== What to do ==
In the copy, include every entry exactly but none of the pictures.

══ Records for the exercise ══

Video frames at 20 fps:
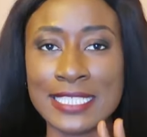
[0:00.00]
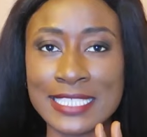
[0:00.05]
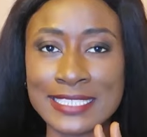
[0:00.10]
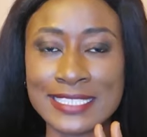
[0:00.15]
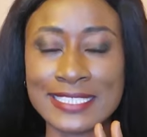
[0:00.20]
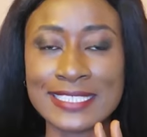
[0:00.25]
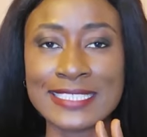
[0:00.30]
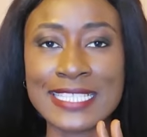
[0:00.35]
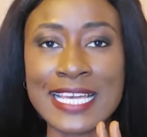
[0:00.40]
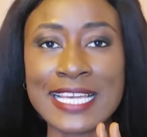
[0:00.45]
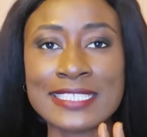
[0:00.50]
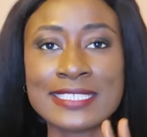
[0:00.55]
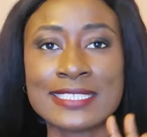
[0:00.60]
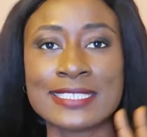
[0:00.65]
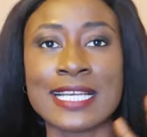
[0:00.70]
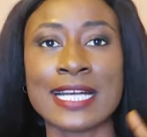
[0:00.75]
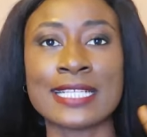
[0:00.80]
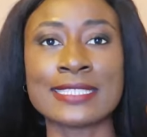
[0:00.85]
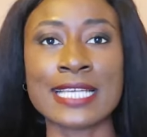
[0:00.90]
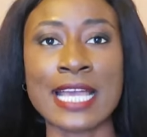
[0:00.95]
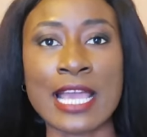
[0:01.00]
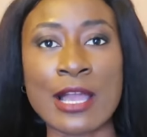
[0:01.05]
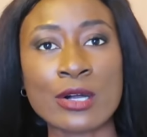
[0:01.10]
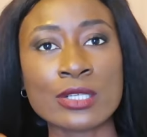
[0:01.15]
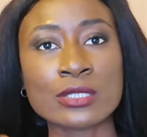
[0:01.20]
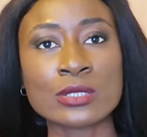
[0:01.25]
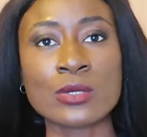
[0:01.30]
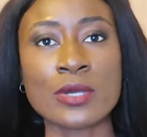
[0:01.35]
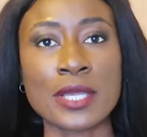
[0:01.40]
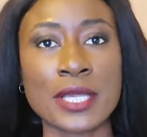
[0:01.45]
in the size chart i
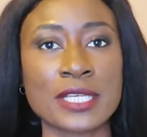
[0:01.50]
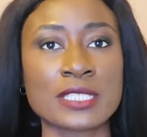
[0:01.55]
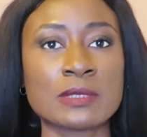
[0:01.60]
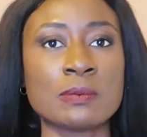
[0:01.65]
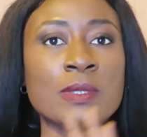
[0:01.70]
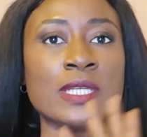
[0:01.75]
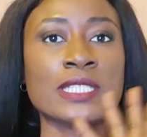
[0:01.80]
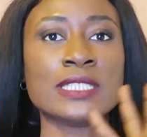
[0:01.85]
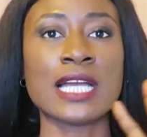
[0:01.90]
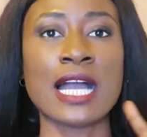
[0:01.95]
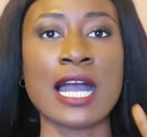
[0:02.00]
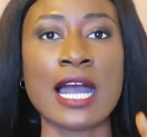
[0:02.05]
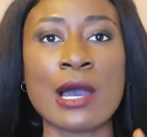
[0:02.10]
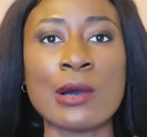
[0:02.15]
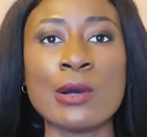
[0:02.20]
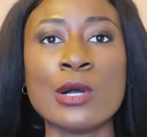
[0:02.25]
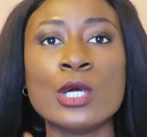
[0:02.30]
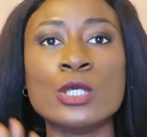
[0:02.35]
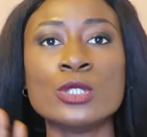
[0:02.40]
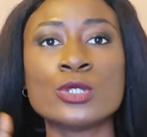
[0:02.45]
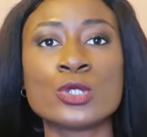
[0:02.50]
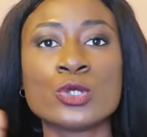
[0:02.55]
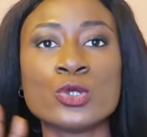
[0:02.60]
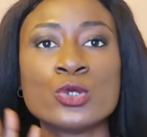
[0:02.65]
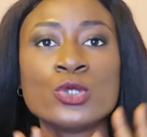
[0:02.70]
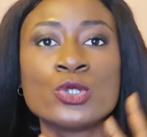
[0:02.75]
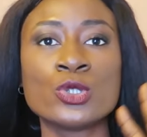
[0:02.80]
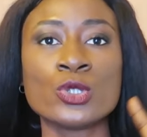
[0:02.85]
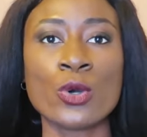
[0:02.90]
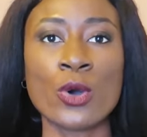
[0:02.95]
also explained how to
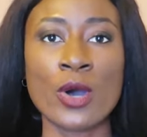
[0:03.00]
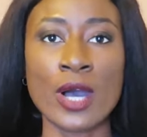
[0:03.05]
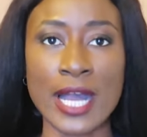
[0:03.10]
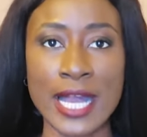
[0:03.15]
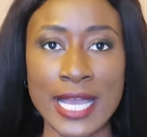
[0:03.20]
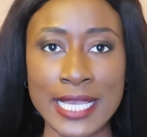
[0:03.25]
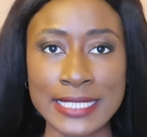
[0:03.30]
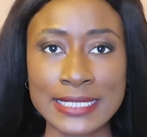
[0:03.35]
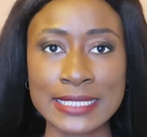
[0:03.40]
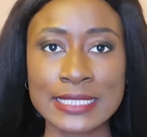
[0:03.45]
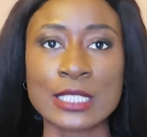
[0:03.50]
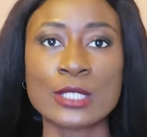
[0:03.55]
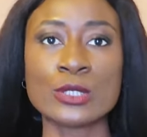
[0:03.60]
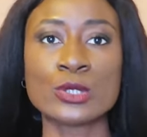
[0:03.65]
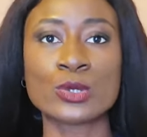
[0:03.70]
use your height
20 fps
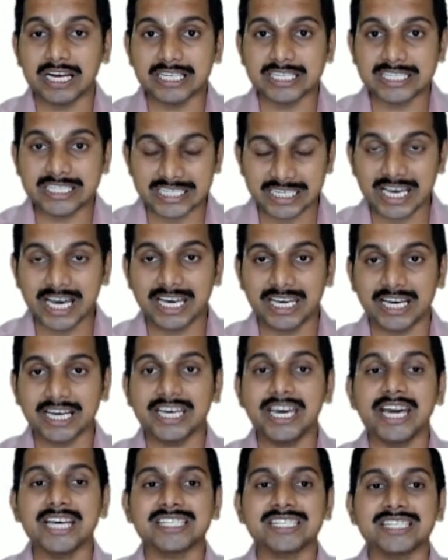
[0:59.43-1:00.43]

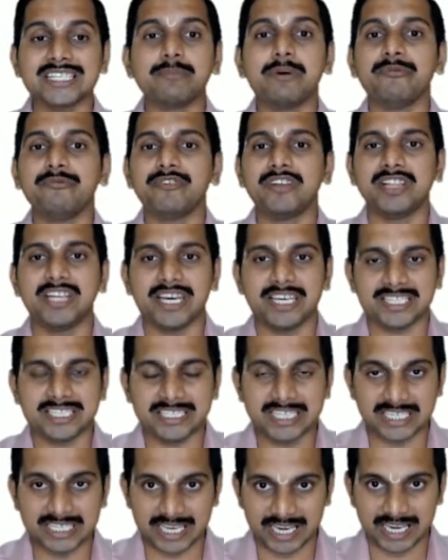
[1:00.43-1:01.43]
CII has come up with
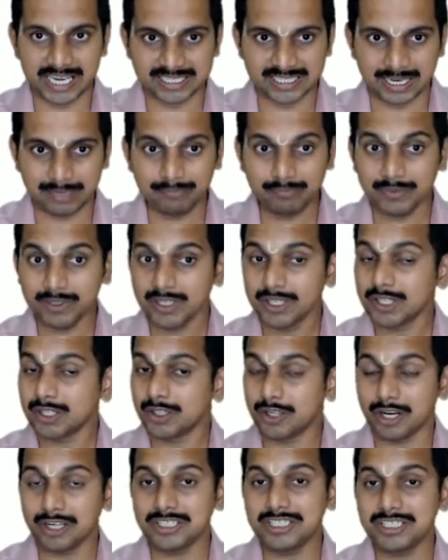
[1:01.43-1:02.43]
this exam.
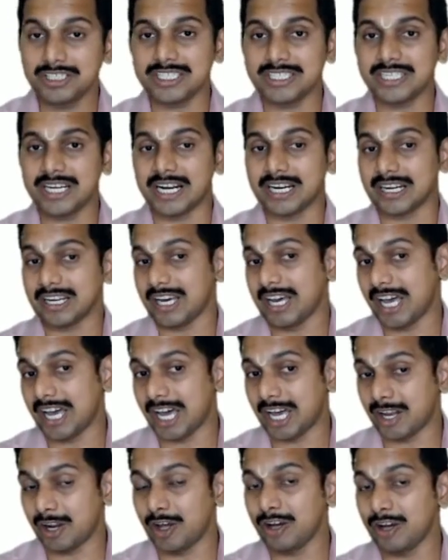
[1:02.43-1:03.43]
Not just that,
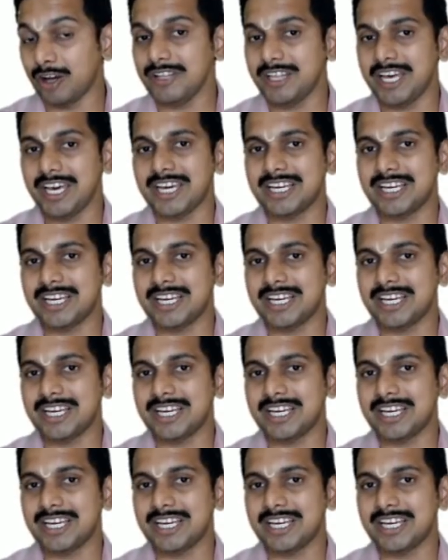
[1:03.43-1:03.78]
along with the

═══

== Task result ==
Video frames at 20 fps:
[0:00.00]
[0:00.05]
[0:00.10]
[0:00.15]
[0:00.20]
[0:00.25]
[0:00.30]
[0:00.35]
[0:00.40]
[0:00.45]
[0:00.50]
[0:00.55]
[0:00.60]
[0:00.65]
[0:00.70]
[0:00.75]
[0:00.80]
[0:00.85]
[0:00.90]
[0:00.95]
[0:01.00]
[0:01.05]
[0:01.10]
[0:01.15]
[0:01.20]
[0:01.25]
[0:01.30]
[0:01.35]
[0:01.40]
[0:01.45]
in the size chart i
[0:01.50]
[0:01.55]
[0:01.60]
[0:01.65]
[0:01.70]
[0:01.75]
[0:01.80]
[0:01.85]
[0:01.90]
[0:01.95]
[0:02.00]
[0:02.05]
[0:02.10]
[0:02.15]
[0:02.20]
[0:02.25]
[0:02.30]
[0:02.35]
[0:02.40]
[0:02.45]
[0:02.50]
[0:02.55]
[0:02.60]
[0:02.65]
[0:02.70]
[0:02.75]
[0:02.80]
[0:02.85]
[0:02.90]
[0:02.95]
also explained how to
[0:03.00]
[0:03.05]
[0:03.10]
[0:03.15]
[0:03.20]
[0:03.25]
[0:03.30]
[0:03.35]
[0:03.40]
[0:03.45]
[0:03.50]
[0:03.55]
[0:03.60]
[0:03.65]
[0:03.70]
use your height
20 fps
[0:59.43-1:00.43]

[1:00.43-1:01.43]
CII has come up with
[1:01.43-1:02.43]
this exam.
[1:02.43-1:03.43]
Not just that,
[1:03.43-1:03.78]
along with the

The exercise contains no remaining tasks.